例えばファミレス、私の友人が書いていたブルベの日記によると彼は店員さんに「疲れているので食べている間ウトウトしてしまうことがあるかもしれません、でも長居するつもりはありません」と言ったとのことだ。
私も熱中症でどうしようもなくなった際、道の駅内の飲食店で、店員さんに話して奥の座敷席で少し横にならせてもらったことがある(テーブルの上に2品注文して並べて置いた)。
対価を払ってサービスを利用せずに、スペースのみ勝手に利用するのはダメな行為だ。
コイン精米機はもちろん、バス停だって、コンビニの駐車場だって、既に買い物が終わっている状態では程度の違いでしかない。「バス停で寝た」と日記に書いている人が「コイン精米機で寝た」と書いた人を咎めることはできない。
そしてこれは、世の中の許容量の問題だ。
・深夜のバス停にお客は来ない。誰かの迷惑になるわけではないからと、中に銀マットを敷いて寝袋に入って寝る。
・突然の雨、屋根のついたバス停の下でカッパに着替えた。
これは、勝手に場所を使っているという点で本質的には変わらない。違うのは時間、そして印象だ。
※寝ているというのは、「サービスを利用する人が入りづらい」という物凄く大きな違いがあるが。

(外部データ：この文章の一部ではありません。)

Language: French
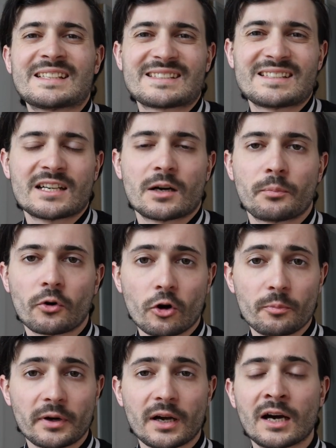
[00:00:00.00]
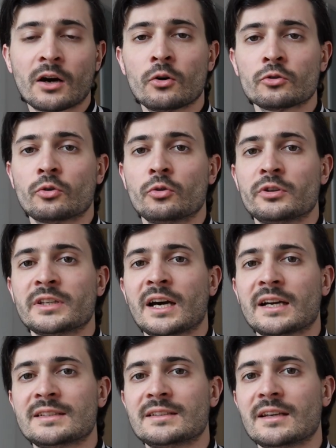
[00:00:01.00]
assez impropres à rendre le
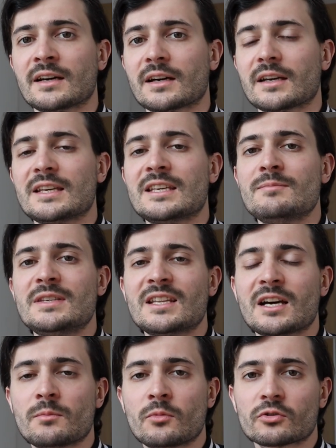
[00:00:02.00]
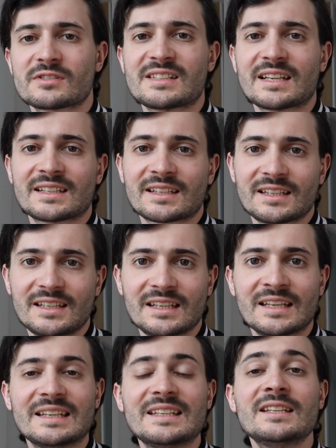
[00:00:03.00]
caractère éminemment sacré
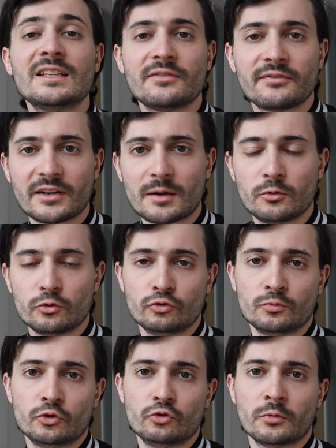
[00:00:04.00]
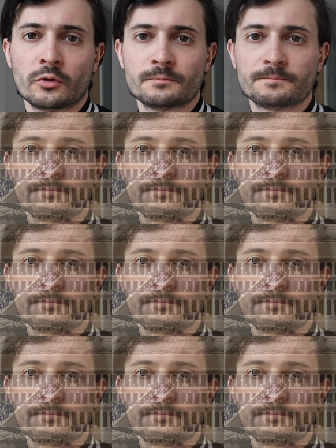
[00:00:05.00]
et ineffable du monument.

では、バス停のベンチに座って少し休む、というのはどうだろうか?コンビニの駐車場はどうだろうか?コインランドリーで服を乾かしている間はサービスの利用者と言える、ここで横になるのはどうだろうか?
サービスの提供者、それから利用者の損失、そして世間。自分の状況とあわせてそういったことを考えて「うまくやってほしい」。もちろんやってはいけない行為だ。やってしまったら非難されることは当然だろう。
そしてたぶん私のこの文も非難されるものなのだろうが、黒いところを含めてブルベというものを書いたうえで、健全な方向を向いて欲しい、こういったことを考えて欲しいと思った。私に「道端でゴロゴロすることがないようにしたい」、そう言った主催者はたぶんそれを願っているだろうから。
※ちなみに本書では、様々な理由も含めて「ホテルで寝ろ」と推奨している。